Problem description =
Starting at the top line and ending at the bottom one, repeat the entries exactly and drop every picture.

Record extracts =
* * * * *
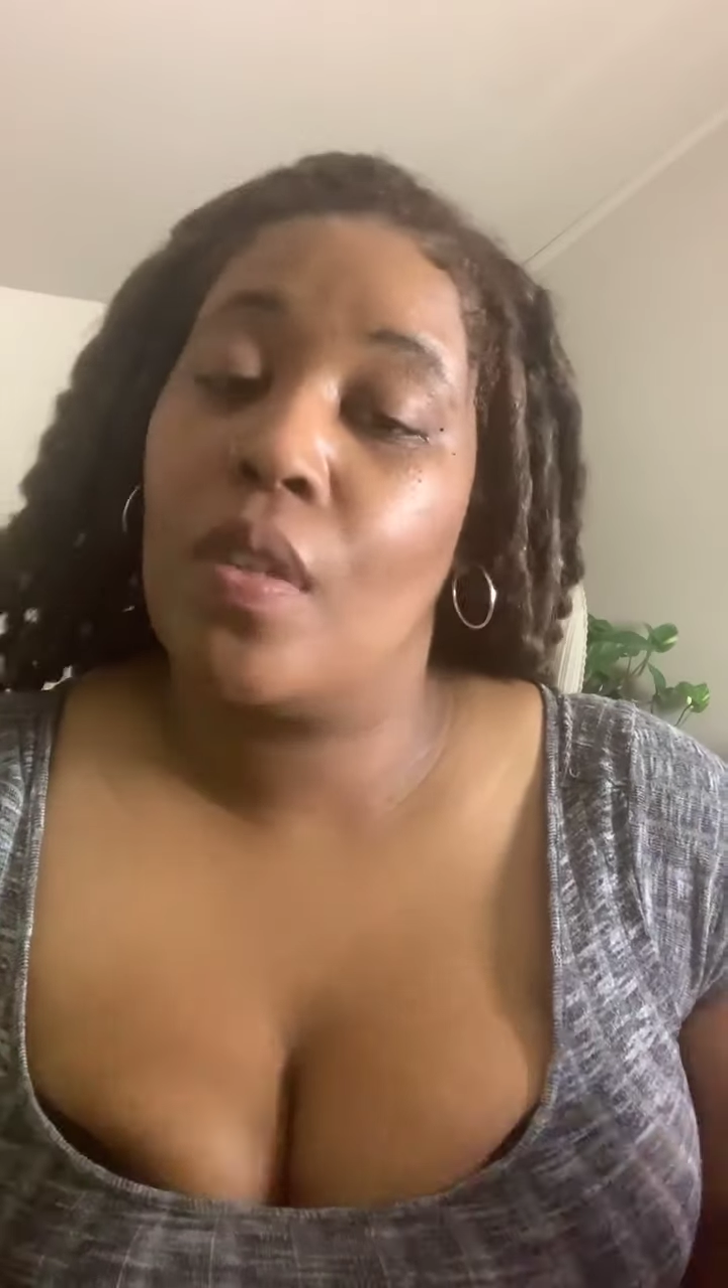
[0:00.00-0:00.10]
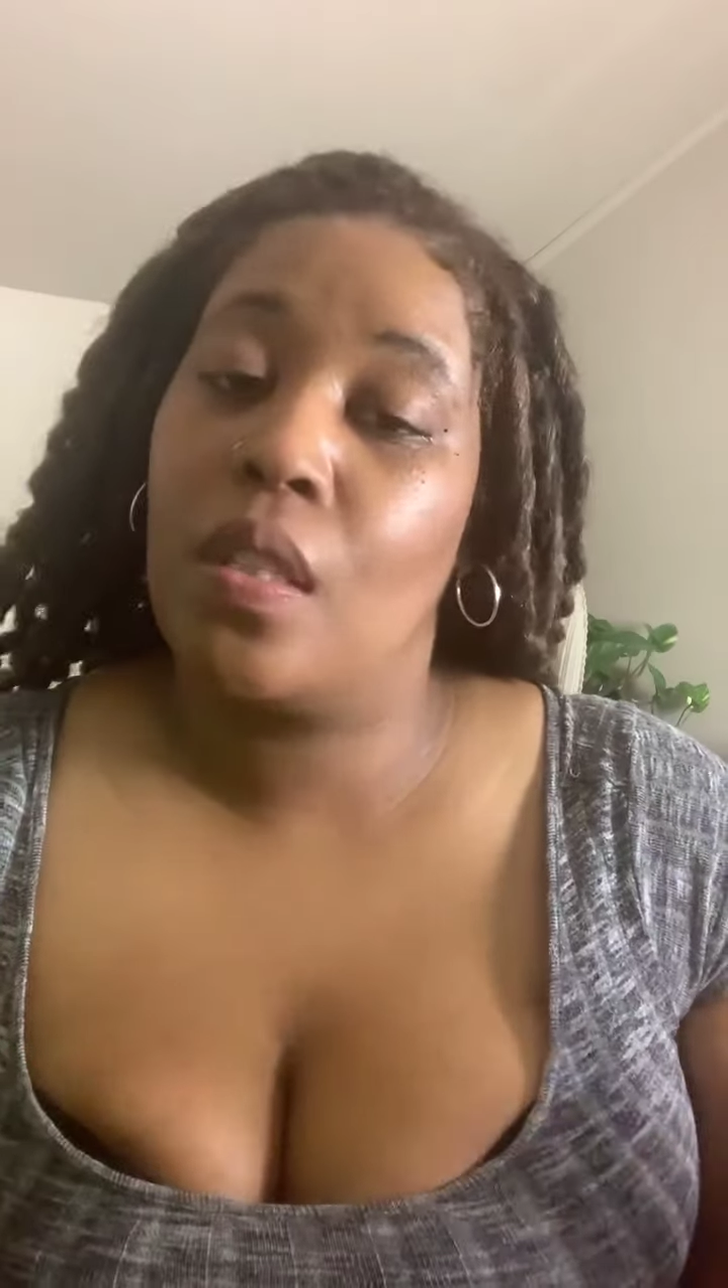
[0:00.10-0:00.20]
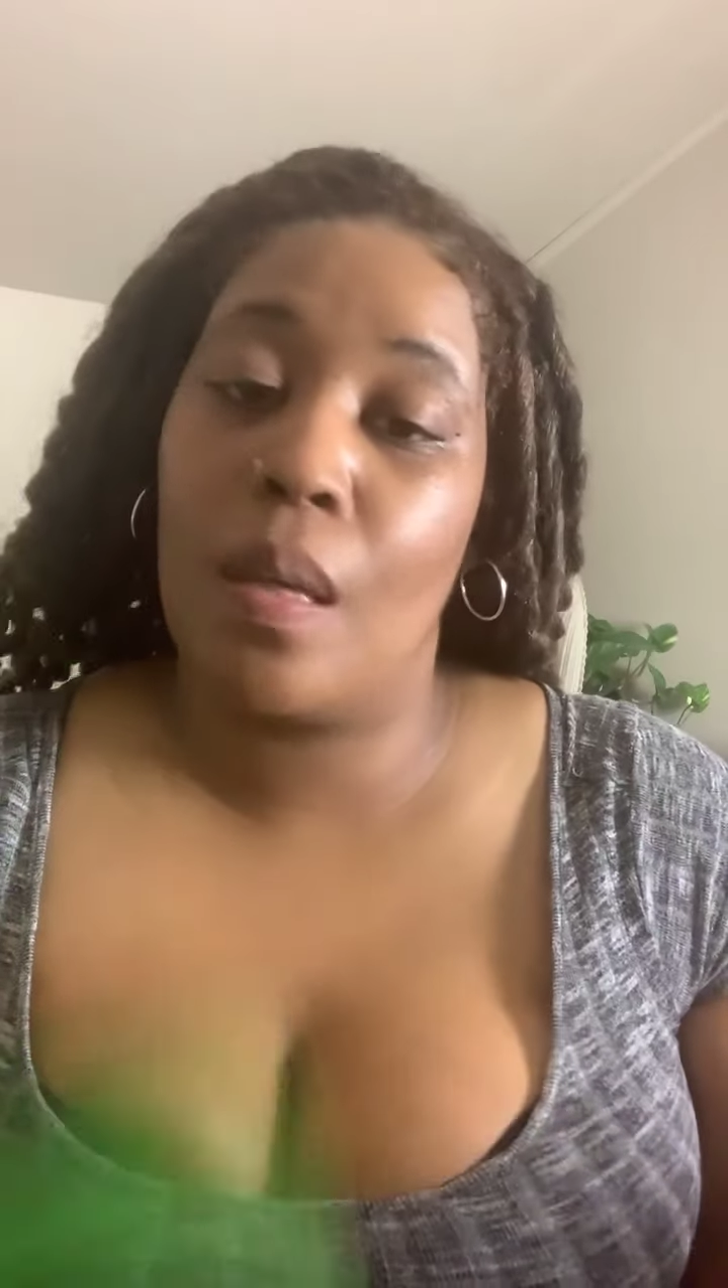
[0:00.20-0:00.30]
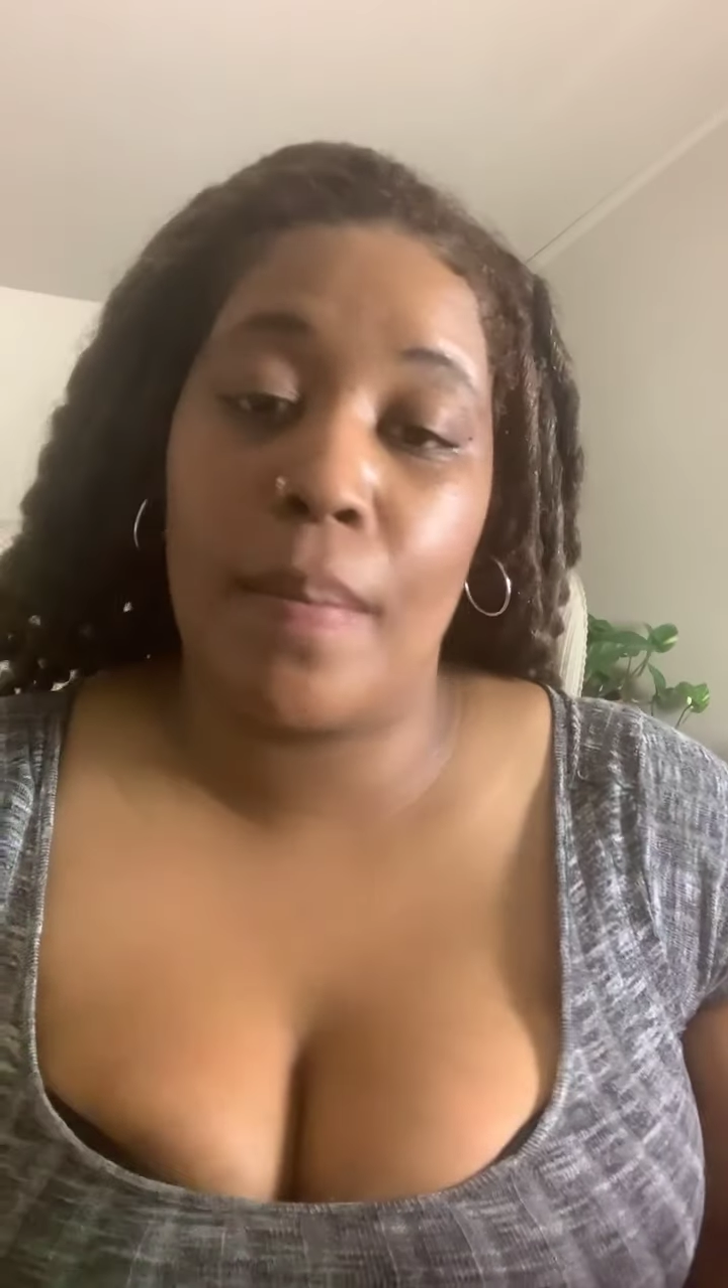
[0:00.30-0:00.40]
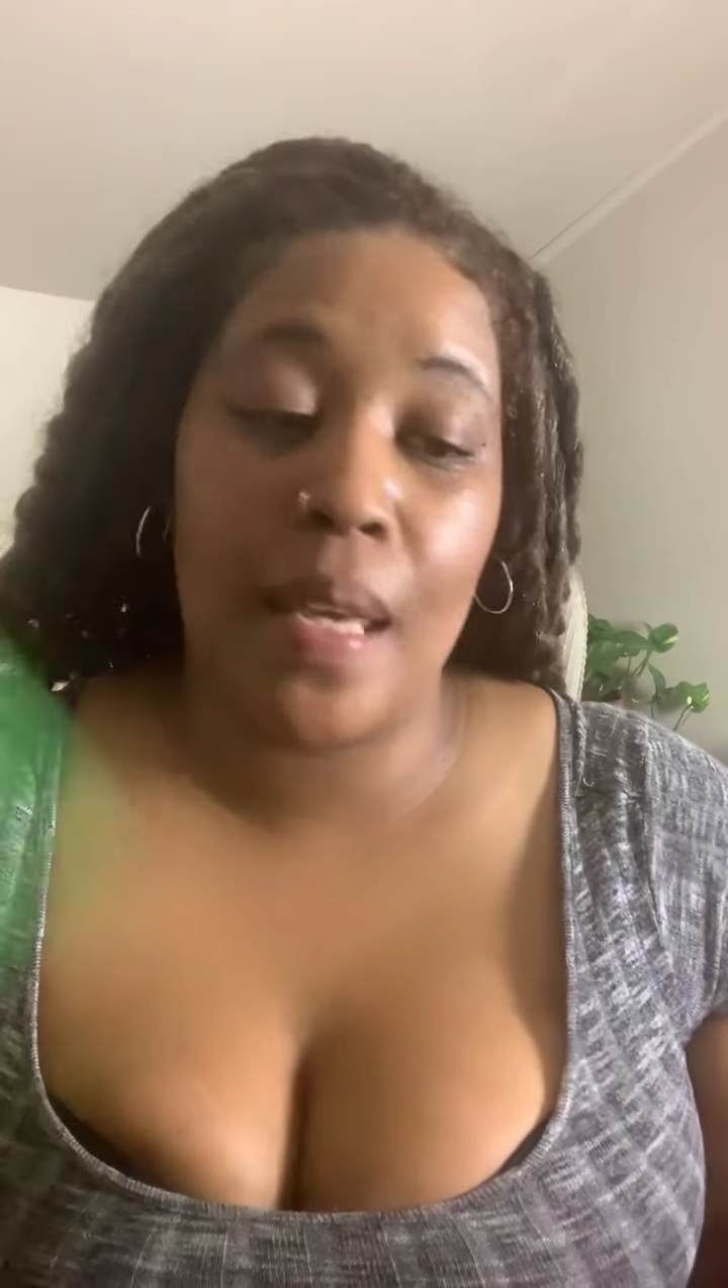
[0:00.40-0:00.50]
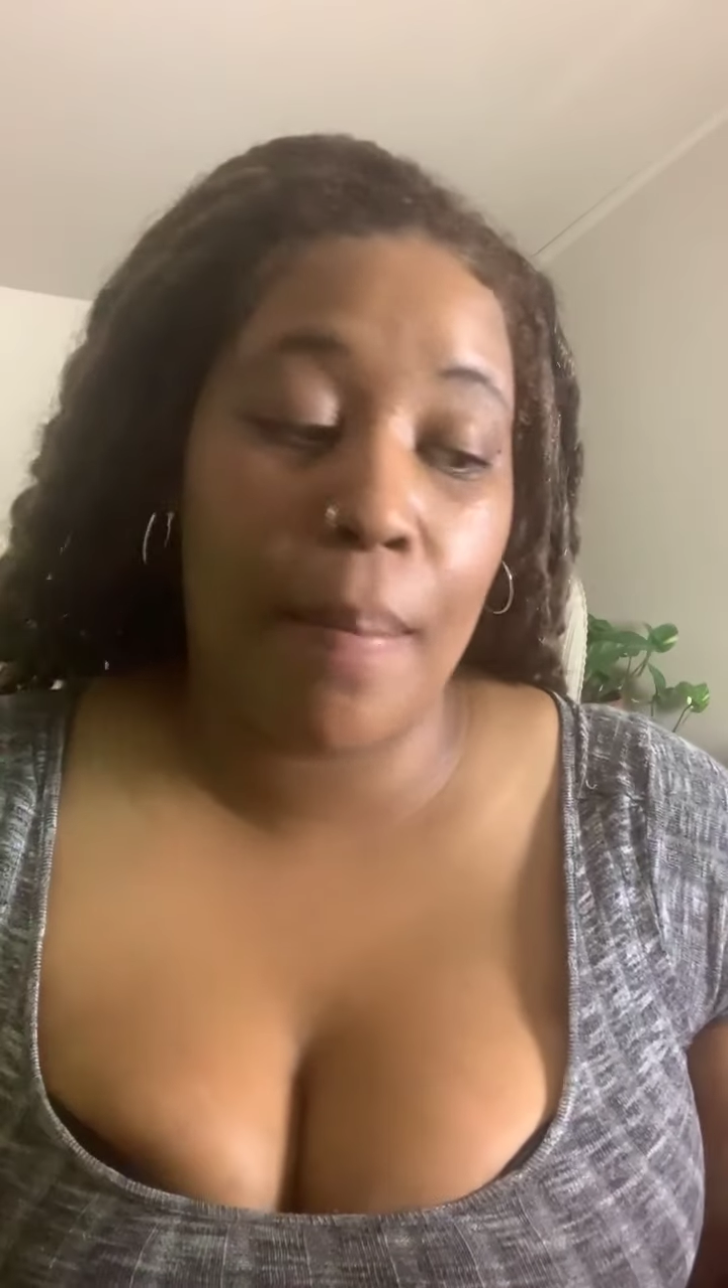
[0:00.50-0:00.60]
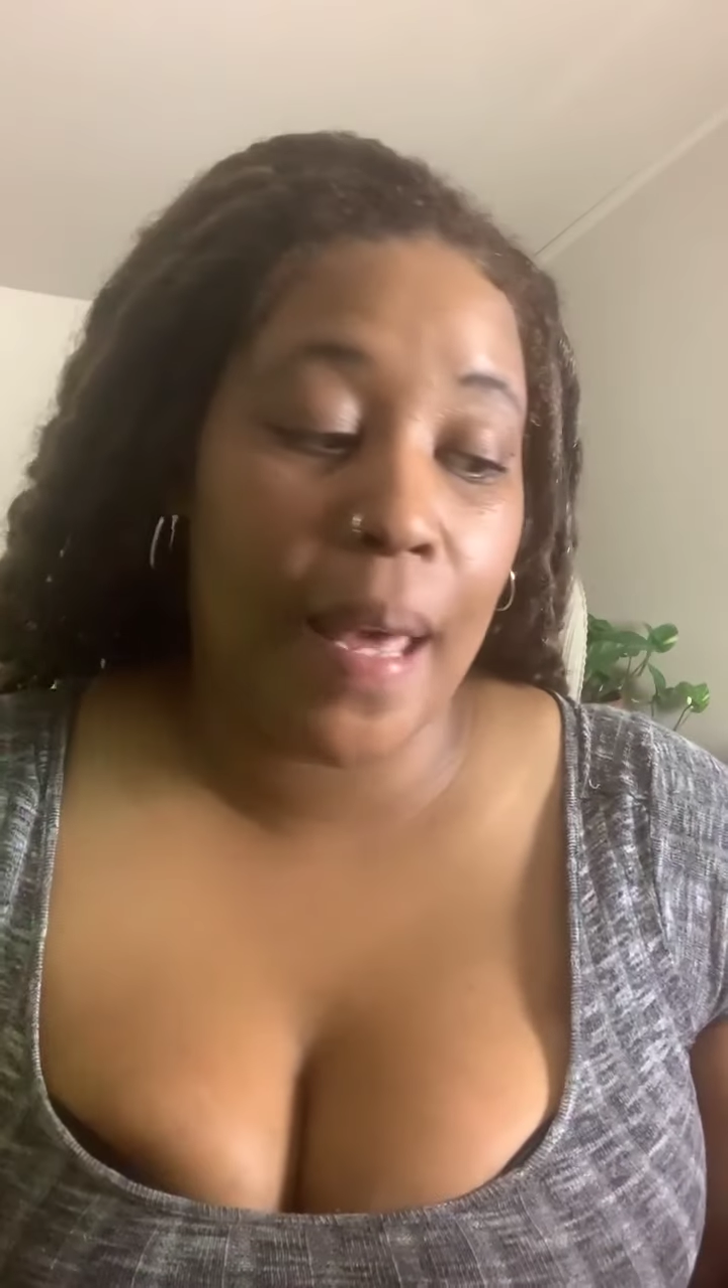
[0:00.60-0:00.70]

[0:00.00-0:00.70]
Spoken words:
send me a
* * * * *
Answer space =
[0:00.00-0:00.10]
[0:00.10-0:00.20]
[0:00.20-0:00.30]
[0:00.30-0:00.40]
[0:00.40-0:00.50]
[0:00.50-0:00.60]
[0:00.60-0:00.70]

[0:00.00-0:00.70]
Spoken words:
send me a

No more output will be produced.